Ein musikalisches Hoch auf den September
«Wake Me Up When September Ends»
Beginnen wir mit einem Klassiker: «Wake Me Up When September Ends» von der Band Green Day. Der Song stammt aus dem Jahr 2005 und erschien als vierte Single auf dem siebten Studioalbum der erfolgreichen Rockband. Der Song wird als akustische Ballade beschrieben und stammt aus der Feder von Frontmann Billie Joe Armstrong. Dieser schrieb ihn als Hommage an seinen Vater, der verstarb, als Armstrong zehn Jahre alt war.
«Maybe September»
Sein Debüt hatte der Song «Maybe September» im Jahr 1966 im Film «The Oscar», einem amerikanischen Drama geschrieben von Harlan Ellison, Clarence Greene, Russell Rouse und Richard Sale. Die Hauptrollen übernahmen neben Stephen Boyd, Milton Berle und Elke Sommer aber der Sänger des Songs Tony Bennett.
«September» zum Ersten
1978 veröffentlichte die amerikanische Band Earth, Wind & Fire den Song «September» – und dieser ging durch die Decke. Der Song erreichte Platz 1 der US Billboard Hot R&B Songs und Platz 3 in den UK Singles Charts.
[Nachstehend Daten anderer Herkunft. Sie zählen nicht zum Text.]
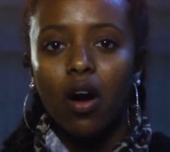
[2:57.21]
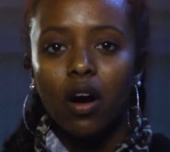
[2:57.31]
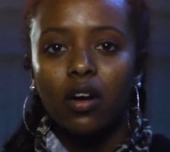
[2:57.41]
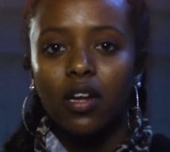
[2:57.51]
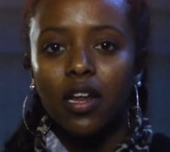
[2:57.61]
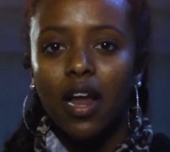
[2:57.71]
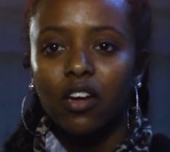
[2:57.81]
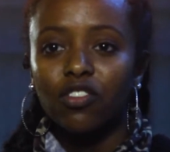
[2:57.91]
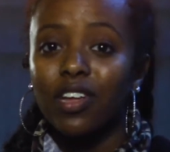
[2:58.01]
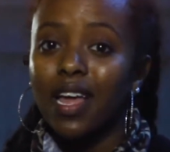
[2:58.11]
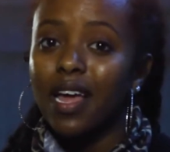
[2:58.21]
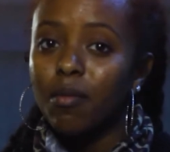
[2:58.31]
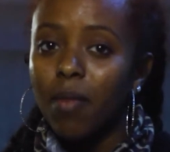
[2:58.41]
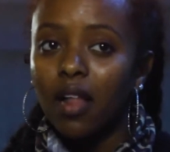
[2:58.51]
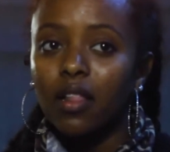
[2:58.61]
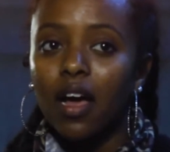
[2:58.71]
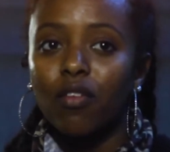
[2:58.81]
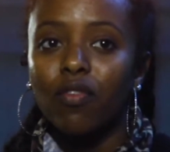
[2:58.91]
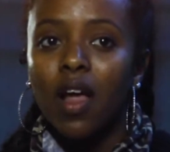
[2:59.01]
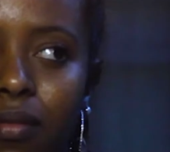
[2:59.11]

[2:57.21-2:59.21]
heart and actually in my life,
Zudem diente der Song auch Jahre später vielen Musikerinnen und Musikern als Inspiration. So wurde «September» gleich mehrfach für Covers, Samples und Remixes genutzt.
«September» zum Zweiten
Wer nicht so in Funk-Stimmung ist, und es lieber gemütlich hat, kann ja mit Daughtry's «September» dem vergangenen Monat gedenken. Die Countryballade ist inspiriert von Frontmann Chris Daughtrys Kindheit und erschien im Jahr 2010. Zudem soll der Song eine Verbindung mit Bon Jovi haben: Das Riff des Liedes soll Chris Daughtry nämlich geschriebenen haben, als er mit der US-amerikanischen Rockband auf Tour war.